Single by Rex Orange County

from the album Pony
- Released: 17 October 2019
- Studio: Strongroom Studios, London
- Genre: Pop
- Length: 4:27
- Label: RCA
- Songwriter(s): Rex Orange County
- Producer(s): Rex Orange County; Ben Baptie;

Rex Orange County singles chronology
| "10/10" (2019) | "Pluto Projector" (2019) | "Face to Face" (2019) |

Licensed audio
- "Pluto Projector" on YouTube

= Pluto Projector =

"Pluto Projector" is a song by the English singer Rex Orange County, from his third studio album, Pony (2019). The song was released on 17 October 2019, as the second single from the album, and was written by Rex Orange County, who produced the song with Ben Baptie.

==Background and release==
Rex Orange County first teased the song on 16 October 2019, posting a telephone number on social media, which when called, played the song's first verse. On the same day, he posted a video of an orchestra playing, with the caption, "Pluto Projector", to social media. It was released as the second single from Pony the following day, where Rex Orange County revealed it was the album's seventh track.

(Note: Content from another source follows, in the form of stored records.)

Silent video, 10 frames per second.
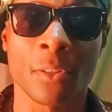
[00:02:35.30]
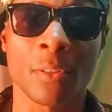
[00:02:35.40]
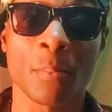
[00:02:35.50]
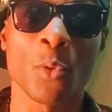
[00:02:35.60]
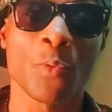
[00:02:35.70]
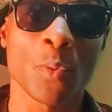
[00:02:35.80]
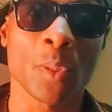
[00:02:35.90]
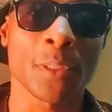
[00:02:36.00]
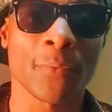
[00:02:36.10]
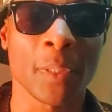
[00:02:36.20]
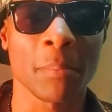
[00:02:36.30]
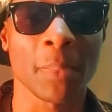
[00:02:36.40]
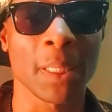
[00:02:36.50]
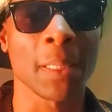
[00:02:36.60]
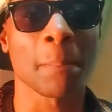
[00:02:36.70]
The movie was
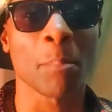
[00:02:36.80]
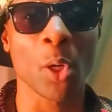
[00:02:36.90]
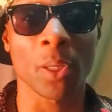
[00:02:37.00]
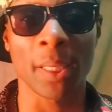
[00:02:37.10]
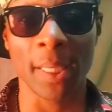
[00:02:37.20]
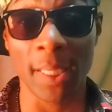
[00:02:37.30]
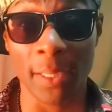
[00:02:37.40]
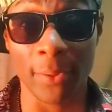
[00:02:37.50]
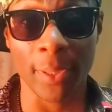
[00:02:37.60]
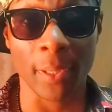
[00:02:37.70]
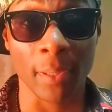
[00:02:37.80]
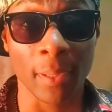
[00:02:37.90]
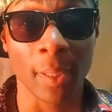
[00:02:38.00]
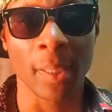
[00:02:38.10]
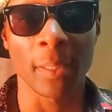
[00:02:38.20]
filmed in Bulgaria
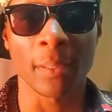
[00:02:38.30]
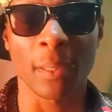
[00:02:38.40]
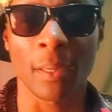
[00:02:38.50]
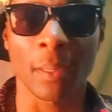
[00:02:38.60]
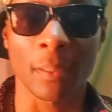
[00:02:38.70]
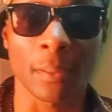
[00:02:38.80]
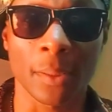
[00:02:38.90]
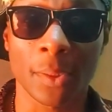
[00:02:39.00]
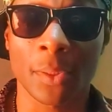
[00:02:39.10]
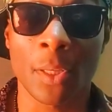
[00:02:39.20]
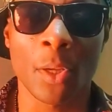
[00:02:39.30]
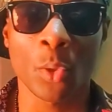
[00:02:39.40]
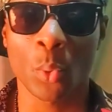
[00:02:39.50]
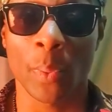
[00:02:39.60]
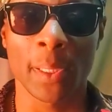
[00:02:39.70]
in August
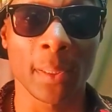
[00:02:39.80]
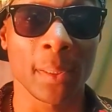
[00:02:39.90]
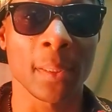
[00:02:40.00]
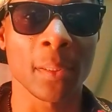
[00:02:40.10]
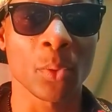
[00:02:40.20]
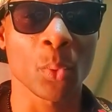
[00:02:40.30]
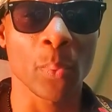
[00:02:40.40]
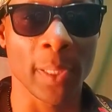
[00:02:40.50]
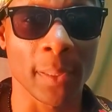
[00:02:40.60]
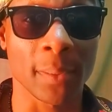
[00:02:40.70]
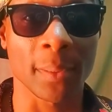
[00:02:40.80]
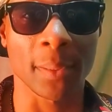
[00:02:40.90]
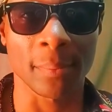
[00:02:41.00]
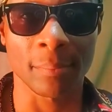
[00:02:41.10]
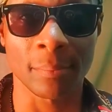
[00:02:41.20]
2020,
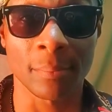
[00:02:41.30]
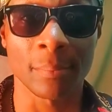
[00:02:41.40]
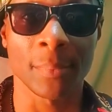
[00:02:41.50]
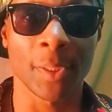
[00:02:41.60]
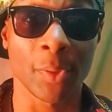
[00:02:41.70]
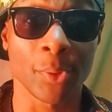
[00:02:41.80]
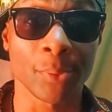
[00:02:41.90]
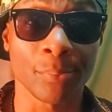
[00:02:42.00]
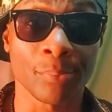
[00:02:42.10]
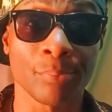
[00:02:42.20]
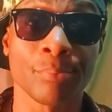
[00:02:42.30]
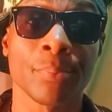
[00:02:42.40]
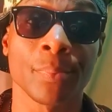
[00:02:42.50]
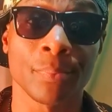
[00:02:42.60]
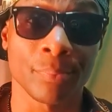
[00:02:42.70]

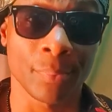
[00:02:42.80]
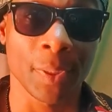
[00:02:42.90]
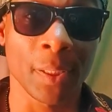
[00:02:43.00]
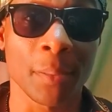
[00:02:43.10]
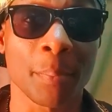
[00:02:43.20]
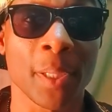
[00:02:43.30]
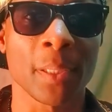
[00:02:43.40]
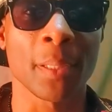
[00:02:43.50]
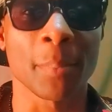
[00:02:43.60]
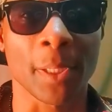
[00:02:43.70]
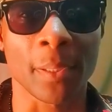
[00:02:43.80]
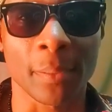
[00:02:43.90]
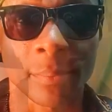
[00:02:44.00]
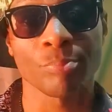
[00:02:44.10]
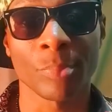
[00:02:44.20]
in the pandemic.
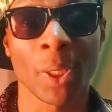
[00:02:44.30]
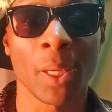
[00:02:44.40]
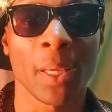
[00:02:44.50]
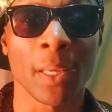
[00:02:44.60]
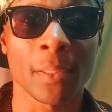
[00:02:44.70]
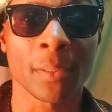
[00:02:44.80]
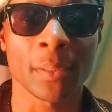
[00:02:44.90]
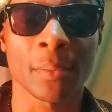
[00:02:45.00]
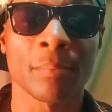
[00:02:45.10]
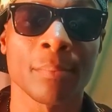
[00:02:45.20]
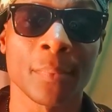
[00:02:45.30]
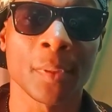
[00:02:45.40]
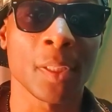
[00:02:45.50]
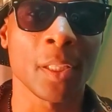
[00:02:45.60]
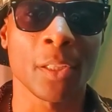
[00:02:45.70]
Hence
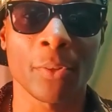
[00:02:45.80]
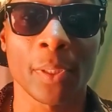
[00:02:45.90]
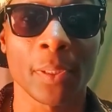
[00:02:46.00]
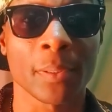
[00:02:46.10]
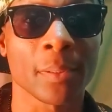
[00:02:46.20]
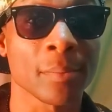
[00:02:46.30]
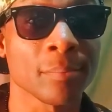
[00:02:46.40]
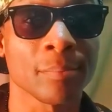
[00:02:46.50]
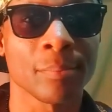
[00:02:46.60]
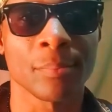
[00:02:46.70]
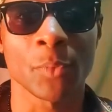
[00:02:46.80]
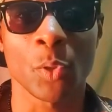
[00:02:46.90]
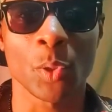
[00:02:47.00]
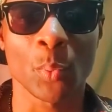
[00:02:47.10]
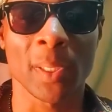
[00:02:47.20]
the late release, now
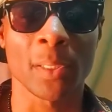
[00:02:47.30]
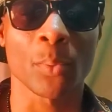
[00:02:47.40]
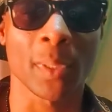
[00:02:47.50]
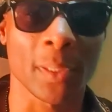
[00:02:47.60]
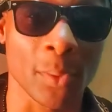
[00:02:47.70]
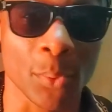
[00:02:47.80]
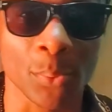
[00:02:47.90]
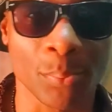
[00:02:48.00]
in 2022.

==Composition and lyrics==
The song's sheet music, published at Musicnotes.com by Universal Music Publishing, shows that the song is written in the key of C major with a tempo of 80 beats per minute. The vocals in the song span from the low note of B♭3 to the high note of G5. The song is most known for its orchestral ending, which Affinity Magazines Daryl Perry said put the listener at an "emotional climax".

NME described the song as a "slow-burning cut of emotive pop", while NPR described the song as a "semi-downtempo acoustic track" where Rex Orange County meditates on "the existential", singing; "What if all this counts for nothing, everything I thought I'd be/What if by the time I realize, it's too far to see?". Lyrically, the song is about Rex fantasizing a future life with his lover, and includes subtle remarks from Rex Orange County about becoming famous as a teenager; "I'm still a boy inside my thoughts / Am I meant to understand my faults?"

==Charts==

Weekly chart performance for "Pluto Projector"
| Chart (2019) | Peak position |
|---|---|
| New Zealand Hot Singles Chart (Recorded Music NZ) | 17 |
| US Hot Rock & Alternative Songs (Billboard) | 7 |

==Certifications==

Certifications for "Pluto Projector"
| Region | Certification | Certified units/sales |
| Australia (ARIA) | Platinum | 70,000^{‡} |
| Canada (Music Canada) | Platinum | 80,000^{‡} |
| New Zealand (RMNZ) | Platinum | 30,000^{‡} |
| United Kingdom (BPI) | Silver | 200,000^{‡} |
| United States (RIAA) | Platinum | 1,000,000^{‡} |
^{‡} Sales+streaming figures based on certification alone.